TASK:
Would you please transcribe the records below exactly, leaving out the pictures?

-------

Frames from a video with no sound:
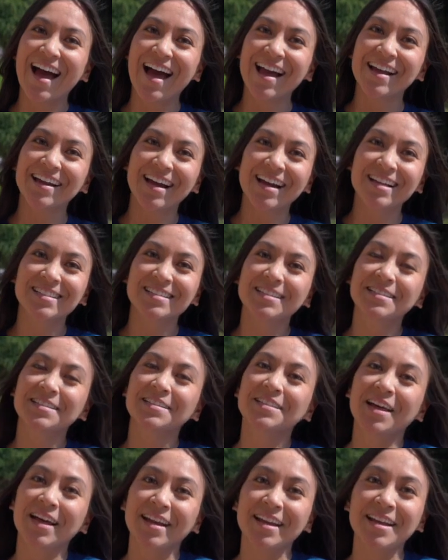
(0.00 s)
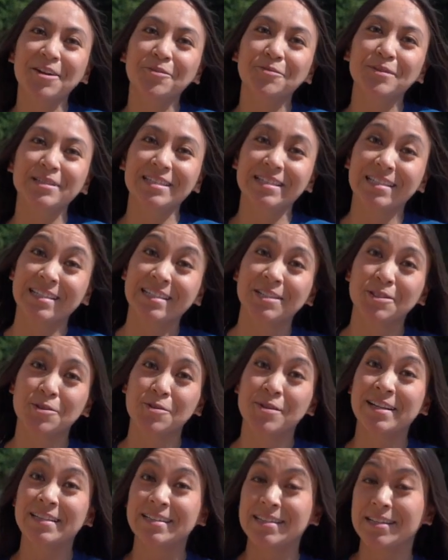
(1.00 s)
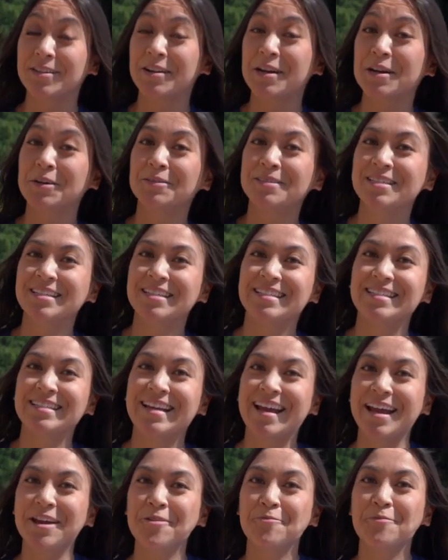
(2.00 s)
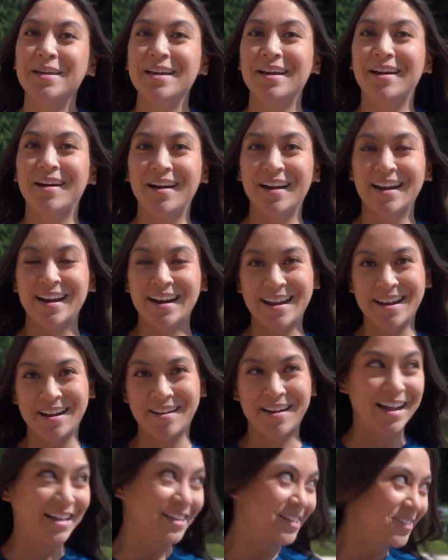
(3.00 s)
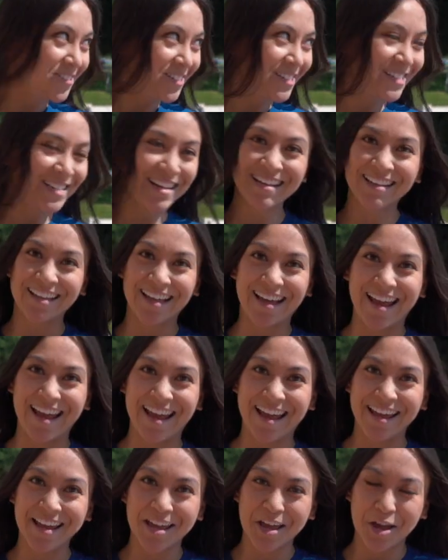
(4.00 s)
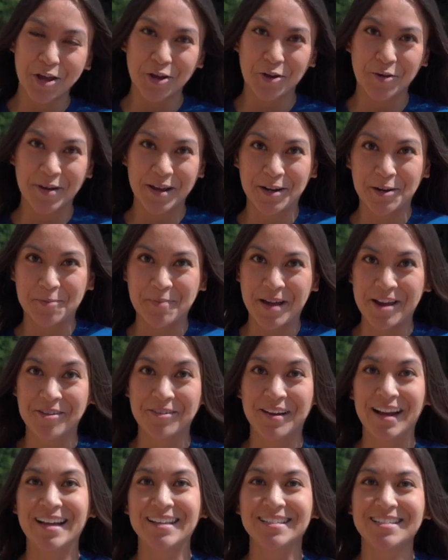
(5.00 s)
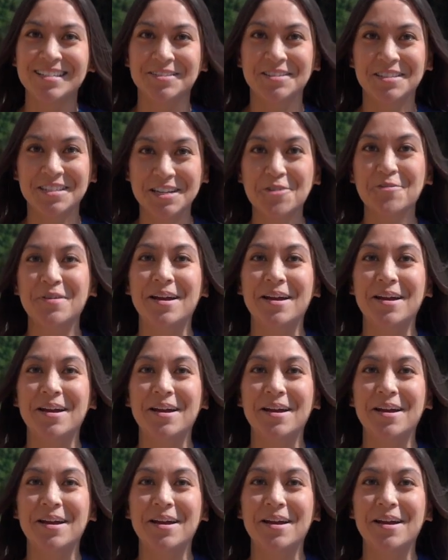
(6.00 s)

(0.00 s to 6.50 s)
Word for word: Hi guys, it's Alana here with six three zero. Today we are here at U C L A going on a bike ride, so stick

-------

WORKED SOLUTION:
Frames from a video with no sound:
(0.00 s)
(1.00 s)
(2.00 s)
(3.00 s)
(4.00 s)
(5.00 s)
(6.00 s)

(0.00 s to 6.50 s)
Word for word: Hi guys, it's Alana here with six three zero. Today we are here at U C L A going on a bike ride, so stick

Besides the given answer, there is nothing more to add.